If you wish to complete, download, or print sanctioned document templates, utilize US Legal Forms, the largest assortment of legal forms available online.
Take advantage of the site's user-friendly and efficient search to locate the documents you need.
Various templates for business and personal purposes are organized by categories and states, or keywords.
Step 4. Once you have found the form you need, click the Get now button. Select the payment plan you prefer and provide your details to register for your account.
Step 5. Process the transaction. You can use your credit card or PayPal account to complete the payment.
Rule 2.11 - Disqualification or Recusal (A) A judge shall disqualify or recuse himself or herself in any proceeding in which the judge's impartiality might reasonably be questioned, including but not limited to the following circumstances: (1) The judge has a personal bias or prejudice concerning a party or a party's ...
Allows a party to seek disqualification of the assigned trial judge where the party feels he will not receive a fair trial or hearing because of a specifically described prejudice or bias of the judge.
455(a). There is, however, an exception to the ordinary recusal requirements, known as ?the rule of necessity,? which allows judges to hear a case in which virtually all other available judges would have the same disqualifying interest, and the case could not otherwise be heard.

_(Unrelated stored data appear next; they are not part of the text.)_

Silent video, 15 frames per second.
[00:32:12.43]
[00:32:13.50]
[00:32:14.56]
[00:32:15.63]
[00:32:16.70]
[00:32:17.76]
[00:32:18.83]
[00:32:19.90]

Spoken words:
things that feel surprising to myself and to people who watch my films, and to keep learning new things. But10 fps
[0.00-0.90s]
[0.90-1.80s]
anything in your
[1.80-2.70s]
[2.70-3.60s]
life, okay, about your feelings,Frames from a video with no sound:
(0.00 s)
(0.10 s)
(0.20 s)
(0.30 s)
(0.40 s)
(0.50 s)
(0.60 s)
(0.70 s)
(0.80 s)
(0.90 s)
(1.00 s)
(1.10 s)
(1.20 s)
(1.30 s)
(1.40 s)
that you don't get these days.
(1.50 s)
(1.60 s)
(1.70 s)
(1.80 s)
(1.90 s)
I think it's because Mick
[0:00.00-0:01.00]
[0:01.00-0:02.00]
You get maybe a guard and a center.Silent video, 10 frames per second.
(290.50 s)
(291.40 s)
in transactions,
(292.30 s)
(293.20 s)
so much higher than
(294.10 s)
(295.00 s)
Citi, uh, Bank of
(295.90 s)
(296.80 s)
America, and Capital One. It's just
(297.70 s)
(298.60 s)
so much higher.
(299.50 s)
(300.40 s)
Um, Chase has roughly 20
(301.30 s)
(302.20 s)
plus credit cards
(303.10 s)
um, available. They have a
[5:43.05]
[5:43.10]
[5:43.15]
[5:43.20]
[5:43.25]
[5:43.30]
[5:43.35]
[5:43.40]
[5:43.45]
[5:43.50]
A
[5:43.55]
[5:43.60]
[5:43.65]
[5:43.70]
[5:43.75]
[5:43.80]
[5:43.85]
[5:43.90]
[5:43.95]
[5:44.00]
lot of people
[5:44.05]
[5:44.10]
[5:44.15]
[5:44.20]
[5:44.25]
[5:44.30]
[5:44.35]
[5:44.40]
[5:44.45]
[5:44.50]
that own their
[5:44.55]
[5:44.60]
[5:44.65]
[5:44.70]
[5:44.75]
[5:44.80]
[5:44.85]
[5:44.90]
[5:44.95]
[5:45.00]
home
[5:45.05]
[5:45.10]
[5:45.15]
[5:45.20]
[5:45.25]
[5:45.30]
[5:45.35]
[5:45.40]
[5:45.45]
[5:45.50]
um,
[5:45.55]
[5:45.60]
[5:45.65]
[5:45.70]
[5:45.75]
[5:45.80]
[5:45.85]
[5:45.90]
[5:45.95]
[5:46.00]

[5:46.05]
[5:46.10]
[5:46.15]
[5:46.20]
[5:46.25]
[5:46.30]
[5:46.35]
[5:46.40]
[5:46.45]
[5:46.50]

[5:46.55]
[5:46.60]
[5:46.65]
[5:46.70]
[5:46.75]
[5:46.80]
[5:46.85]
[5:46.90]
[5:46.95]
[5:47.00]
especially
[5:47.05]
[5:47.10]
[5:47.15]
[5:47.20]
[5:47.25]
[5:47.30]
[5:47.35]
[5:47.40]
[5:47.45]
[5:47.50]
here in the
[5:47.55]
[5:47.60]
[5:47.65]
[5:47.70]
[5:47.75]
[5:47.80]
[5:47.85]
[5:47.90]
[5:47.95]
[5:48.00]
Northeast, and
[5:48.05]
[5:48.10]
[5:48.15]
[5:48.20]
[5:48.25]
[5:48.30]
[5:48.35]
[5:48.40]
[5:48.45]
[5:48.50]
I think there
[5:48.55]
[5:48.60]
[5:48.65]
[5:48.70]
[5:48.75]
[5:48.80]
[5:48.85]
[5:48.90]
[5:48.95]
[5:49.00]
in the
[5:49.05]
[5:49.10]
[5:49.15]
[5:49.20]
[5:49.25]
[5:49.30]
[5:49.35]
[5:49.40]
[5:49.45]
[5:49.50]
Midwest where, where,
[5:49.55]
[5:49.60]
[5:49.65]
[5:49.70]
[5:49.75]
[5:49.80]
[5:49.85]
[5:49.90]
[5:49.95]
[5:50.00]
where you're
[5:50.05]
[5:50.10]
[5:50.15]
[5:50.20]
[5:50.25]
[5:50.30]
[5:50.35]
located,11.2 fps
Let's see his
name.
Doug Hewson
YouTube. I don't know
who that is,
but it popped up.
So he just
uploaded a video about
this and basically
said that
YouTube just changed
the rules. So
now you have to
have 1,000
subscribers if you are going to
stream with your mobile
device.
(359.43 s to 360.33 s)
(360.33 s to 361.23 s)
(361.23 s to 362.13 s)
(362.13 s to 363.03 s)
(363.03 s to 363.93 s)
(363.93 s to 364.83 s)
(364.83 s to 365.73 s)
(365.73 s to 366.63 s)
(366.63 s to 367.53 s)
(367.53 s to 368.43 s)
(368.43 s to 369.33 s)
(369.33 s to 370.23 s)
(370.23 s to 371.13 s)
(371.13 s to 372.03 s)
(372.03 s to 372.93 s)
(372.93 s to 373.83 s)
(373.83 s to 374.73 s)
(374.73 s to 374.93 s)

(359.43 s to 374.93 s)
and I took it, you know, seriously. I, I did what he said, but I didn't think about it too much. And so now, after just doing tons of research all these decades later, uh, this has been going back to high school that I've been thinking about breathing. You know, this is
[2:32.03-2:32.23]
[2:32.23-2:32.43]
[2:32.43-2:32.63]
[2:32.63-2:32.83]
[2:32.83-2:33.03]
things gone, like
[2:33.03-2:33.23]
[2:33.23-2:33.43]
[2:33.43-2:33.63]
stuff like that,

A federal statute provides that any federal justice, judge, or magistrate shall recuse ?in any proceeding in which his impartiality might reasonably be ques- tioned,? 28 U.S.C. §455(a), as well as in specific, enumerated circumstances.
The general rule is that, to warrant recusal, a judge's expression of an opinion about the merits of a case, or his familiarity with the facts or the parties, must have originated in a source outside the case itself.
The judge is only required to order recusal (or refer the matter over to another judge to decide whether recusal is necessary) if a reasonable person, knowing all the facts, would have doubts about the judge's ability to be impartial in the case. See State v.
The rule of necessity is a judicial doctrine that permits a judge or agency decision maker to decide a case even if he or she would ordinarily be disqualified due to bias or prejudice .
There is, however, an exception to the ordinary recusal requirements, known as ?the rule of necessity,? which allows judges to hear a case in which virtually all other available judges would have the same disqualifying interest, and the case could not otherwise be heard.